What better way to celebrate than with a glass of sparkling bubbles?
We often hear people talk about “champagne” as a generic term for sparkling wine, but it should be reserved for sparkling wines that come from the Champagne wine region of France. Other popular sparkling wines are Cava, from Spain, and Prosecco from Italy.
The 3 types of sparkling wine we discuss here have different characteristics:
Champagne: Legally, only sparkling wine that is made from grapes of the Champagne wine region of France is supposed to be called Champagne. Sort of. Some wineries in the U.S. have been grandfathered to allow the use of the term champagne via a very complicated legal decision, which dates back to the Treaty of Versailles. You can read more about it here.
But we digress…
Champagne must also follow the rules about secondary fermentation to produce bubbles, and be made according to the appellation rules. Champagne is made from Pinot Noir, Pinot Meunier, and Chardonnay grapes. One dubious legend states that Dom Perignon invented champagne by accident, crying “I’m drinking stars!” Truthfully, while he did contribute a lot to improving the quality of wines in Champagne, the credit for “inventing” sparkling wine should go to a 17th-Century English scientist named Christopher Merret.
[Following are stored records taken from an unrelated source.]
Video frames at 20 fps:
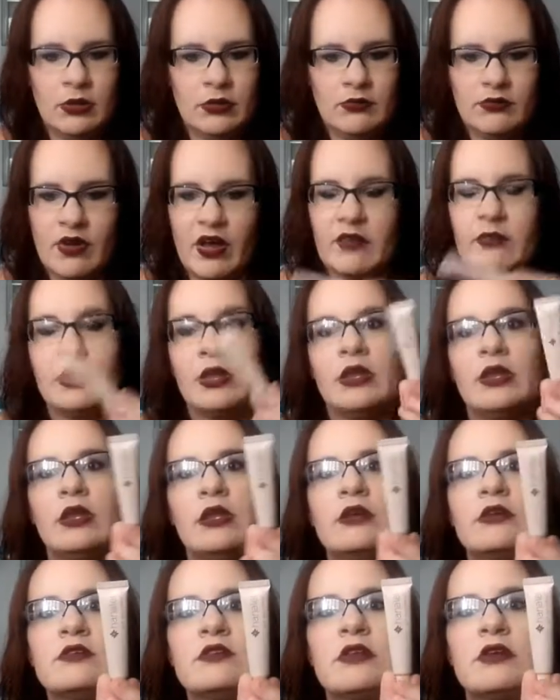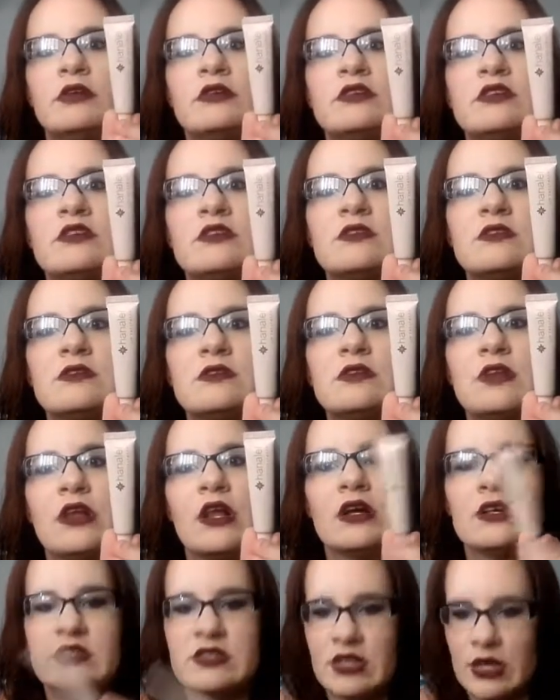Five milliliters, a little
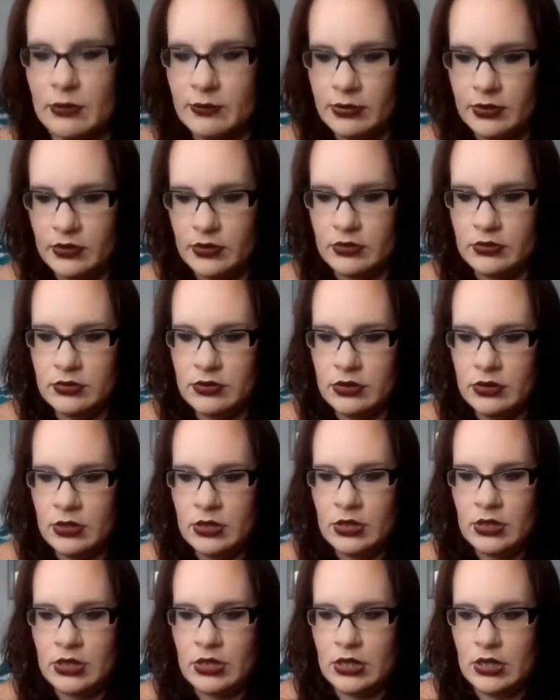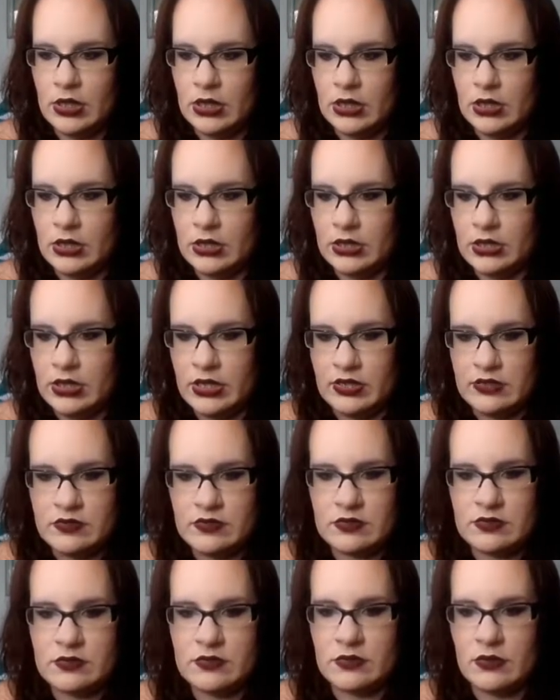deluxe sample. Uh,
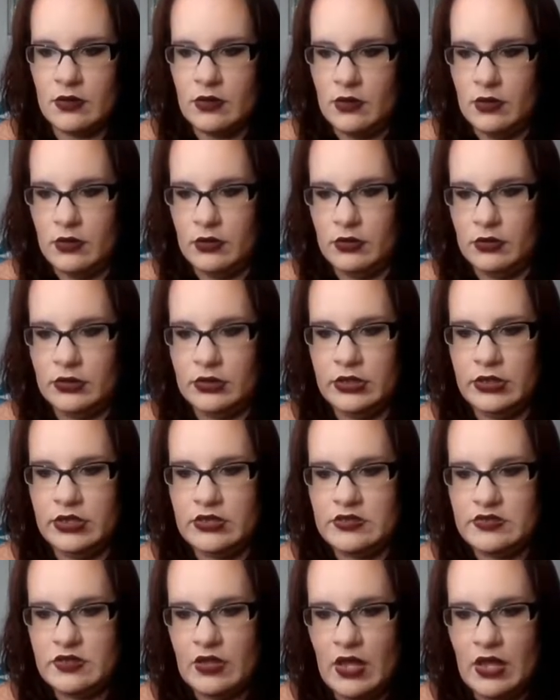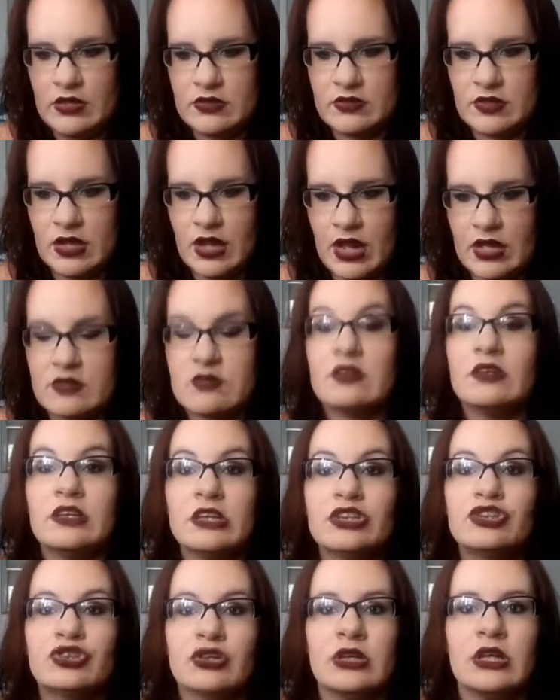that's all it says. It has
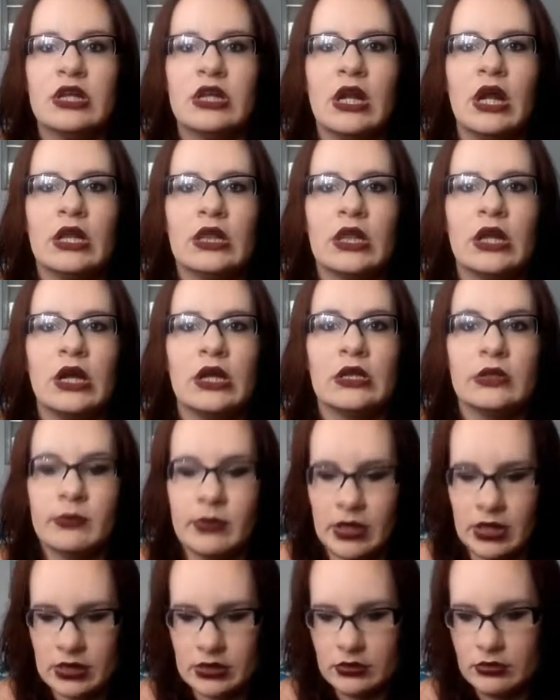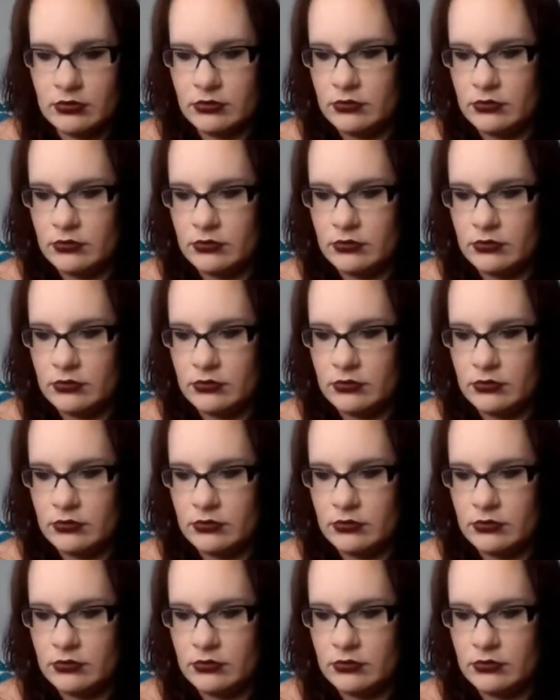literally nothing on the back.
Cava: This popular Spanish sparkling wine is made in Catalonia, with some unusual and not so common grape varieties: macabeu, parellada and xarel·lo, or in the case of rosé cava, a small amount of Cabernet Sauvignon, Garnacha or Monastre grapes are added. Cava is a relative newcomer to the sparkling wine world, dating only to the 1870’s, when the winemaker Josep Raventós traveled to Champagne for inspiration on what to do with a large volumne of white grapes in the vineyard in Penedès.
Prosecco: The Italian version of sparkling wine is made in the very northeastern part of Italy. The grape, Glera, originated in the town of Prosecco, near Treiste. Trieste is nestled between Croatia and Slovenia on the Adriatic coast.
Both Cava and Prosecco can be tasty, inexpensive substitutes for Champagne, and all sparkling wines can be enjoyed without food. If you do want to take it up a notch, they make an excellent pair with seafood, especially raw oysters or anything with a citrus or stone fruit sauce. The bubbly can also be a marvelous accompaniment to goat cheese, burrata, or a rich remoulade.
Part of what makes sparkling wines such a great choice for celebrations are the aesthetics around serving them, which engage all of the senses. You first see the sweating wine bucket that holds a chilled bottle nestled in a bed of ice, then anticipate the *pop* of the cork, and hear a little sigh as it is released from the bottle. As the wine is poured you marvel at the beautiful straw or golden bubbles and hear the fizz as it’s poured into glasses. As you finally get to taste, the bubbles explode in the mouth, with yeast, or citrus, or wood, or one of a thousand other flavors.
So the next time you want to celebrate, whether it’s the purchase of a new house, a marriage, or just the end of a long work day, think about popping open a sparkler, and make some memories!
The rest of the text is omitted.